How the Wimbledon 'guy with the skirt' used his fame to support charity

Shannon Scovel
Chris Quinn poses with Kim Clijsters, Rennae Stubbs, Conchita Martinez and Andrea Jaeger after he attempted to return Clijsters’s serve during Wimbledon. (Screen shot via YouTube)

Chris Quinn considers himself to be “just an average guy from a small town,” but on July 14, during a friendly women’s doubles match at Wimbledon, Quinn became an international sensation.

After encouraging Kim Clijsters to rip her opponent with a “body slam” during her doubles match with Rennae Stubbs against Conchita Martinez and Andrea Jaeger, Quinn suddenly found himself on the court forcing a white skirt over his hips.
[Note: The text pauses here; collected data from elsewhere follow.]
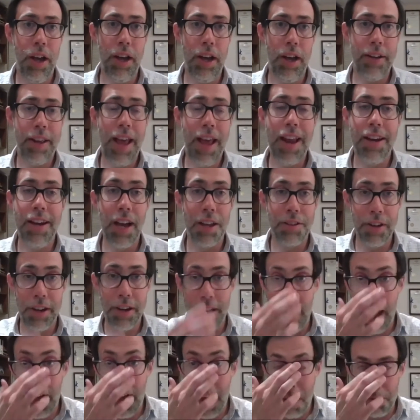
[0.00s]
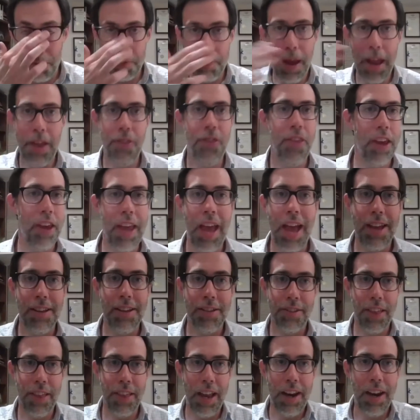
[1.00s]
10 dozen times made the
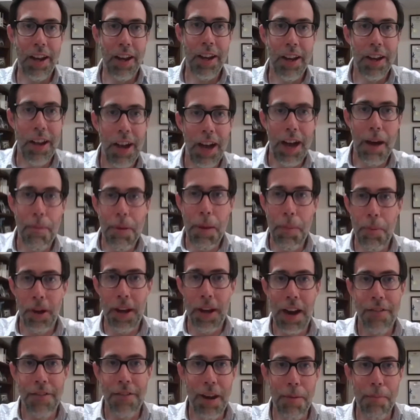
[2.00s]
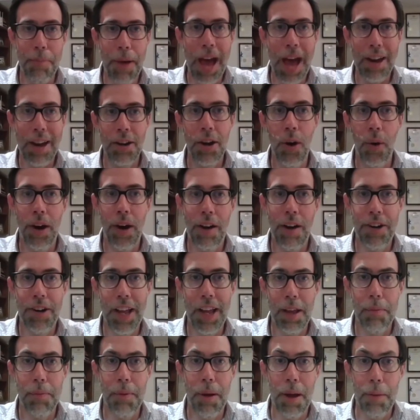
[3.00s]
case that people could have an impact. No one had ever
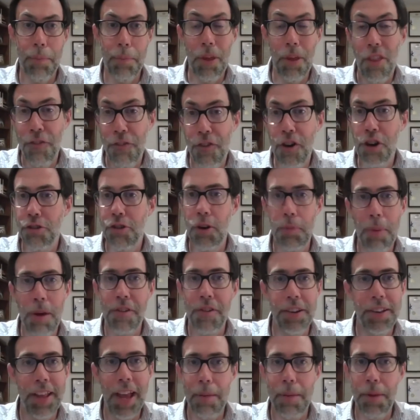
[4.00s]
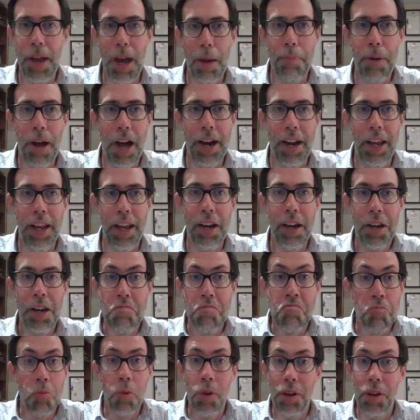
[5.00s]
taken me up on it. The first group ever to take me up on it
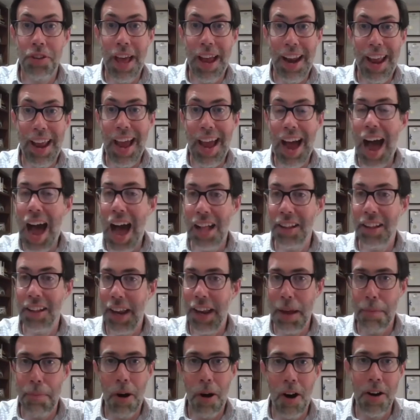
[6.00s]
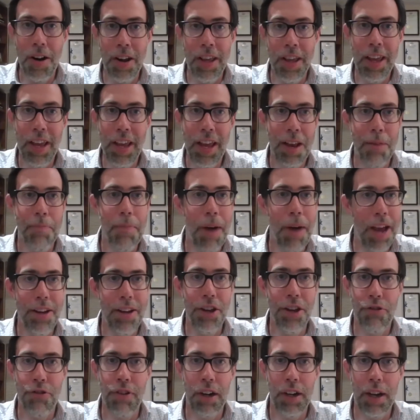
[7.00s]
was at a holiday party in my
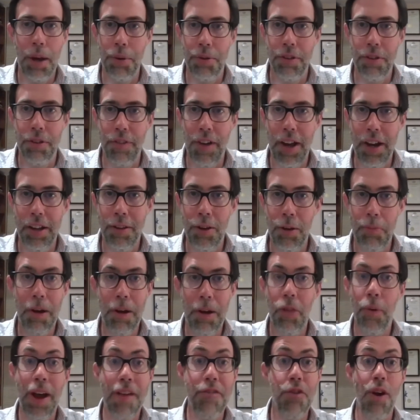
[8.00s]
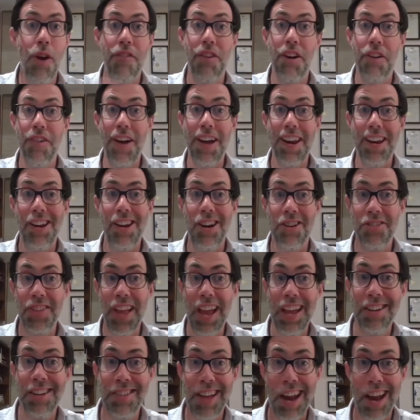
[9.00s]
district I was invited to. By the way, have you ever invited your
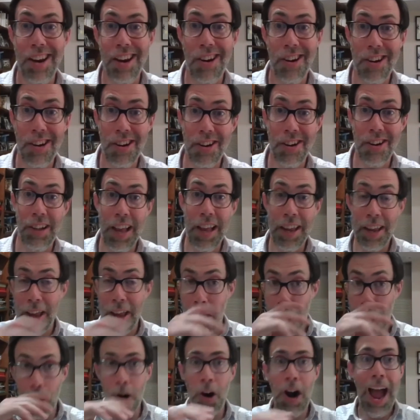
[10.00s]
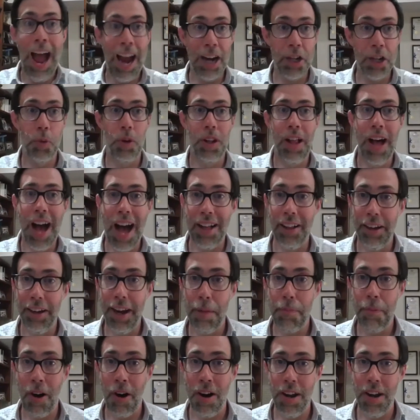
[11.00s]
state senator to like your actual holiday
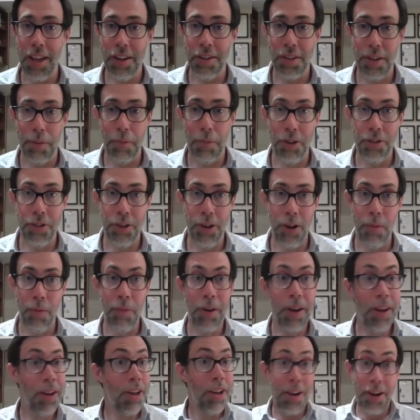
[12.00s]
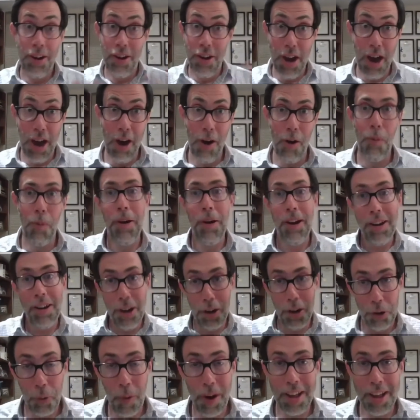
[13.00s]
party at someone's home? No, but
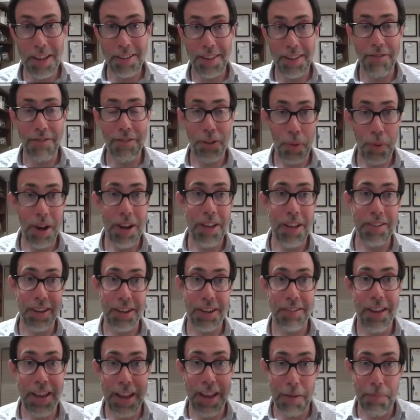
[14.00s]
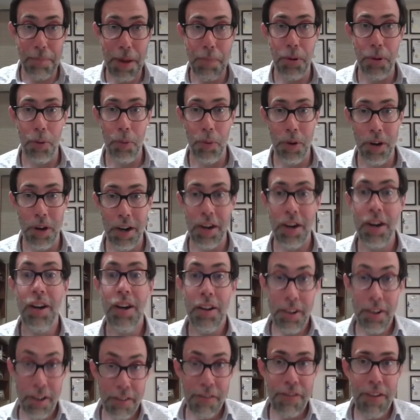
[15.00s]
2016, people were
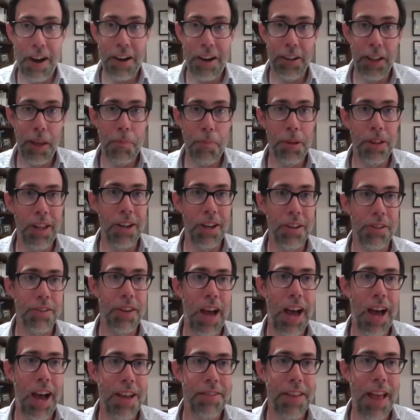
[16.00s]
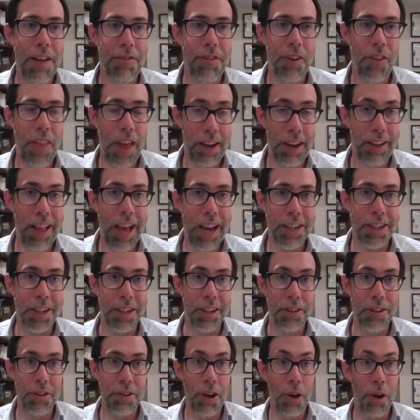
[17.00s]
fairly politicized after that election.
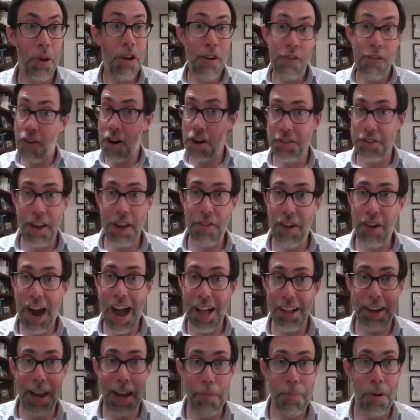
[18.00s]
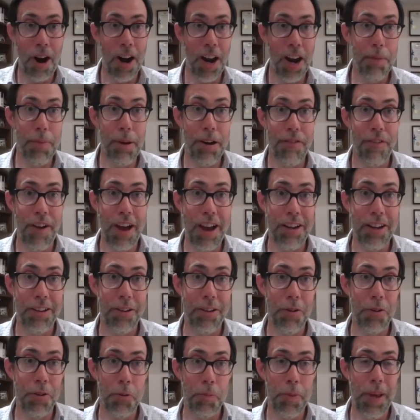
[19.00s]
So first ever holiday party I'd been invited
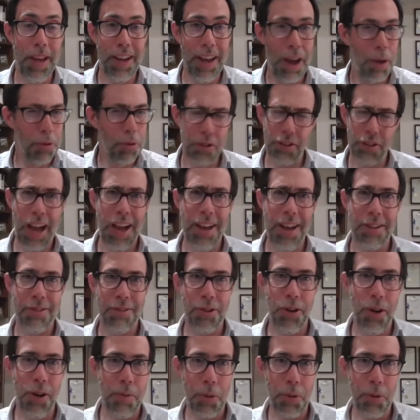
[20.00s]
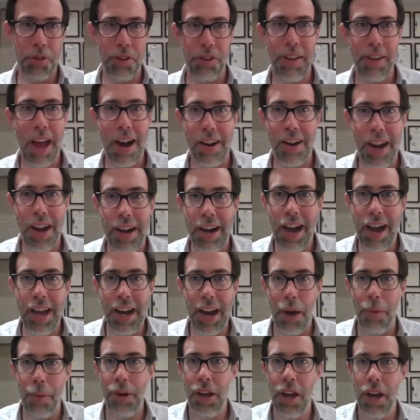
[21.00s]
to speak. I assumed it was a Saturday night.
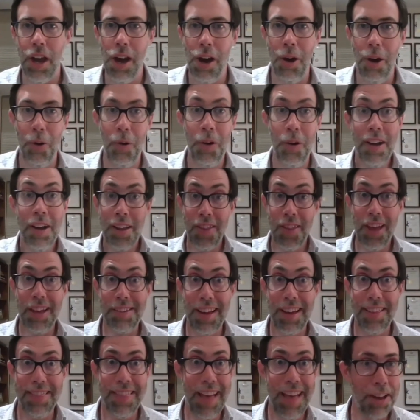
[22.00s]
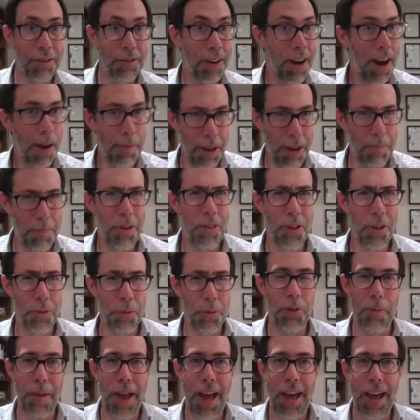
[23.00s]
I would go, they'd say, thanks for coming, but this
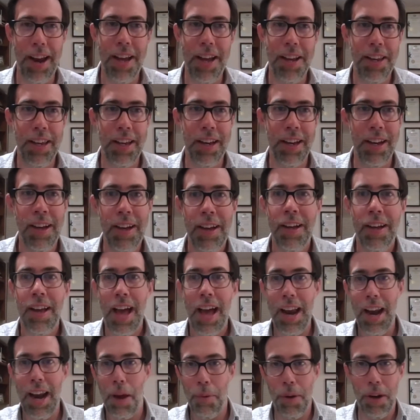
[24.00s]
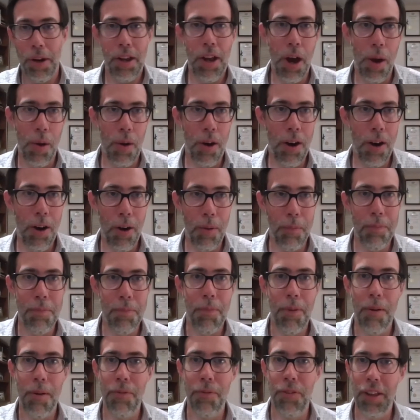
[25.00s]
was a bad idea. And I would go home,
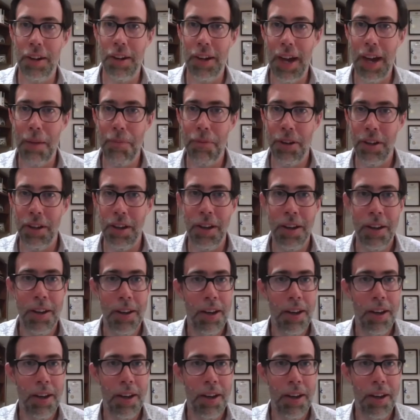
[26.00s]
hopefully in time to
Clijsters, amused by Quinn’s comment, had called him down to the court from the stands and motioned for him to receive one of her serves.

But, of course, at Wimbledon, all athletes must wear white, so Clijsters kindly offered Quinn her backup skirt.
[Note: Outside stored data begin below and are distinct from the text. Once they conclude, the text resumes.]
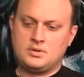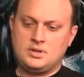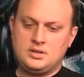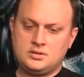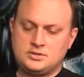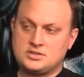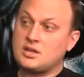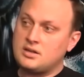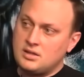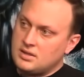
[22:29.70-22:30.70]
guilds
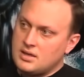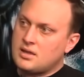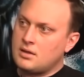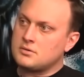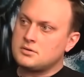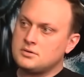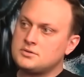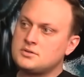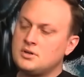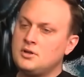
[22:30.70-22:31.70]
studying the
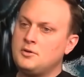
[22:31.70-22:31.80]
encounters,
The video footage that followed, the scenes of Quinn trying and succeeding in putting on Clijsters’ skirt and then failing to return her serve on the Wimbledon Court, went viral.

“Oh God, it’s been non-stop, interviews, television interview, newspaper reporters, photo opportunities,” Quinn told Yahoo Sports in regards to the media attention he experienced after the game. “We were just having a bit of fun and the next thing you know the social media world went crazy. That has never happened in Wimbledon before.”

Since that day, though, Quinn has used his 15 minutes of fame for positive change.


Quinn continued a friendly relationship with Clijsters after the match and traveled from Ireland, his home country, to the United State to have Clijsters sign her white skirt that he wore in the match. He then worked with an Irish charity, the Gavin Glynn Foundation, to auction off the skirt and donate the money to the organization. Clijsters’ signature, Quinn said, increased the value of the skirt, and he’s thrilled to be able give the money back to a foundation that means so much to his community.


“It was my opportunity to give something back. I couldn’t think of anyone else to give it to,” Quinn said. “What would I do with a skirt?”

The auction for the skirt closed on on the week of July 27th at 3,000 euros. Fila, the tennis sportswear company, then matched the amount, helping donate a total of 6,000 euros to the Gavin Glynn Foundation.

“The money raised from the skirt will go towards flights, accommodation and travel expenses for families we are helping who need to travel overseas with their child for specialised cancer treatment,” John Glynn, the founder of the Gavin Glynn foundation, said in an email to Yahoo Sports. “We currently have 4 families that are overseas or are going this month with each family costing €10-15k to cover their trip.”


Glynn created the foundation after his son Gavin passed away on Oct. 21, 2014 following a three-year fight with cancerous tumors. The foundation, named after his son, helps families like Glynn’s support other families’ care for their loved ones who battle similar forms of cancer. Glynn said he is grateful for the attention that the skirt auction has brought to his organization, and he hopes the awareness will lead to more donations to children with cancer. Quinn noted that he agrees to most of the media requests as a way to promote the foundation, and he’s glad he’s had the chance to be part of the experience.

What started out as a wild run at Wimbledon turned into an incredible charity event, and for Quinn, that’s really more than he ever imagined.

“When you’re coming from obscurity as I was, it was a strange experience,” Quinn said. “I’ve run out of ways to describe it, one amazing experience after another.”